The Clare team that won the 1914 All-Ireland SHC Final. 

The Clare team that won the 1914 All-Ireland SHC Final. 

When John Fox, the last surviving member of Clare’s 1914 All Ireland winning team passed away in June 1967, it would be another 28 years before another living Clare man could boast possession of an All-Ireland hurling medal when Ger Loughnane and his team of young bachelors brought home the Liam McCarthy Cup in 1995. Fox was only 22years old when he lined out at right half-back on the Clare team that defeated Laois by 5-1 to 1-0 in the 1914 All-Ireland final.

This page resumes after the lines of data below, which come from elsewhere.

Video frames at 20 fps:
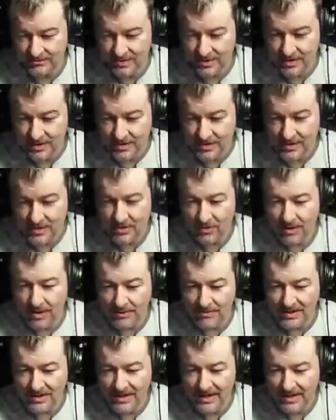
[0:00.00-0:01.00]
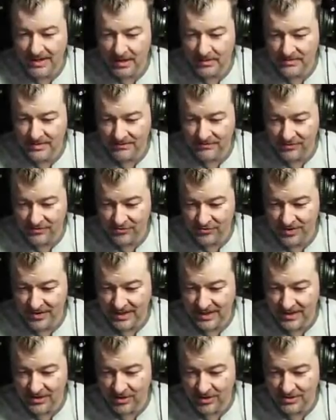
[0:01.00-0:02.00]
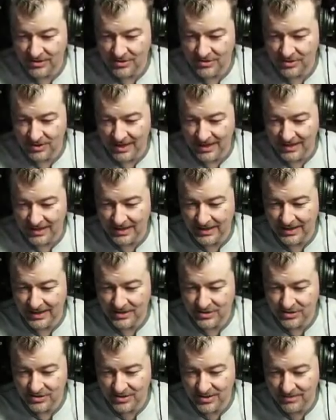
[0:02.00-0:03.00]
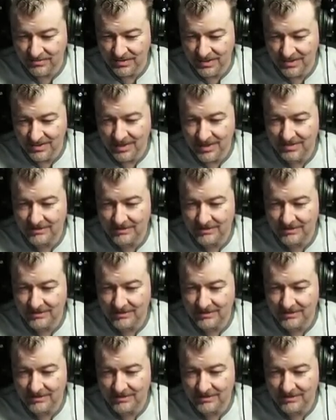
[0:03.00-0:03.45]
So yeah. I mean, that helps if you're trying to get onto like a ledge or something like that.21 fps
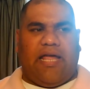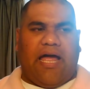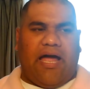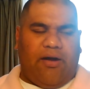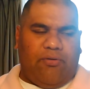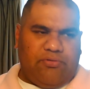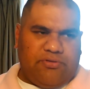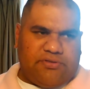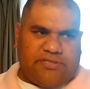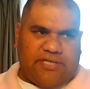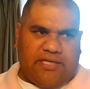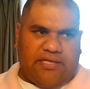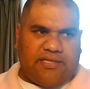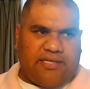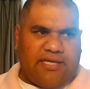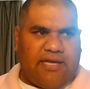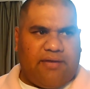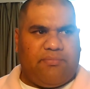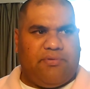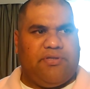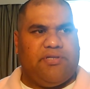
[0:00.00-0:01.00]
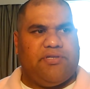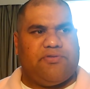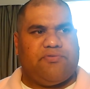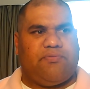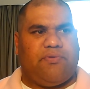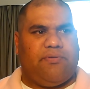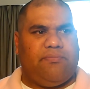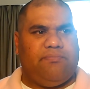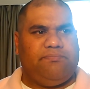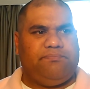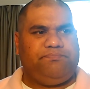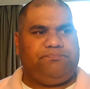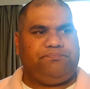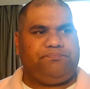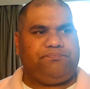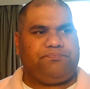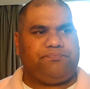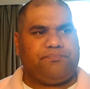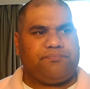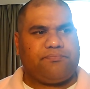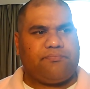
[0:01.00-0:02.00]
I would take Cam in this one.
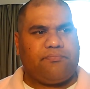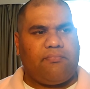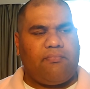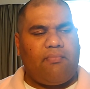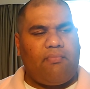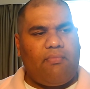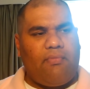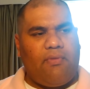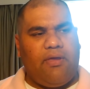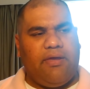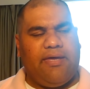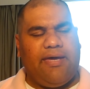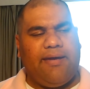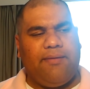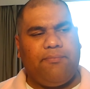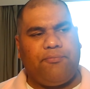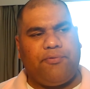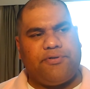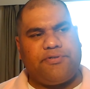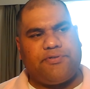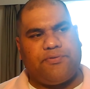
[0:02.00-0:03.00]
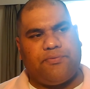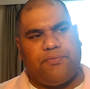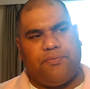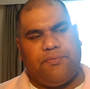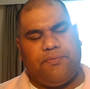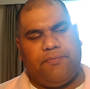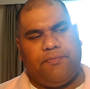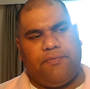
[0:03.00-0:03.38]
Cam Russell.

The life of John Fox would take a dramatic turn when a year later, he was one of 80 young men from Newmarket-on-Fergus who joined the British Army. He is the only Clare man to have won an All-Ireland senior hurling medal and to have fought in World War I.

When John Fox joined the Munster Fusiliers Regiment of the Irish Guards in 1915, The Clare Journal of July 19, 1915 noted his enlisting as follows: “John Fox, the well-known and popular Gael from Newmarket-on-Fergus, who was on the All-Ireland winning team last year, volunteered for The Irish Guards this weekend and got a great send off on Tuesday evening”. Fox’s enlistment was perceived as a minor propaganda boost by British recruitment officers. He certainly met the criteria laid down by Lieutenant General Sir Lawrence Parsons when he said he wanted “to see the clean, fine, strong, temperate, hurley-playing country fellows, such as we used to get in the Munsters, Royal Irish, Connaught Rangers.”

While John survived the war, he didn’t go unscathed. During the Battle of the Somme, he received a serious head injury and returned to hospital in Dublin to recuperate. A piece of shrapnel, lodged in his head, was never removed and, according to his grandson, also John, was still lodged in his head at the time of his death.

While John Fox rarely discussed the war after his return to County Clare, his descendants have shared an anecdote concerning Martin Faulkner, an itinerant Clare man and how he came to his fellow county man’s aid following his injury. Faulkner, who survived the war and lived out his life travelling the highways and byways of his native county is said to have carried the injured Fox from the Somme battlefield to a field hospital. On their way there, they were arrested by the Germans, who let them go when they heard they were Irish!

These men all went for different reasons – economic, reasons to do with John Redmond and Home Rule, reasons to do with the protection of small nations. Above all, John Fox and these men went for pure and legitimate personal reasons. Another reason may have been his connection with John Redmond’s brother Willie, Irish Parliamentary Party MP for East Clare. Willie Redmond had been involved in training the Clare hurlers and he led the team out onto Croke Park on All Ireland final day in 1914. Redmond spearheaded the call for members of the Irish Volunteers to enlist, hoping this would strengthen the case for later implementing the Home Rule Act. Although in his mid-forties by the time war broke out, Willie Redmond enlisted himself and was one of the many Irish victims of the ‘war to end all wars’

For John Fox and so many others, the war must have brought its own traumas and sad experiences. A man who had hurled for his parish and for his county could not do so when he returned from the war. However, he did make some appearances in the Newmarket colours. He remained a great hurling supporter and led many teams out on County final’s days.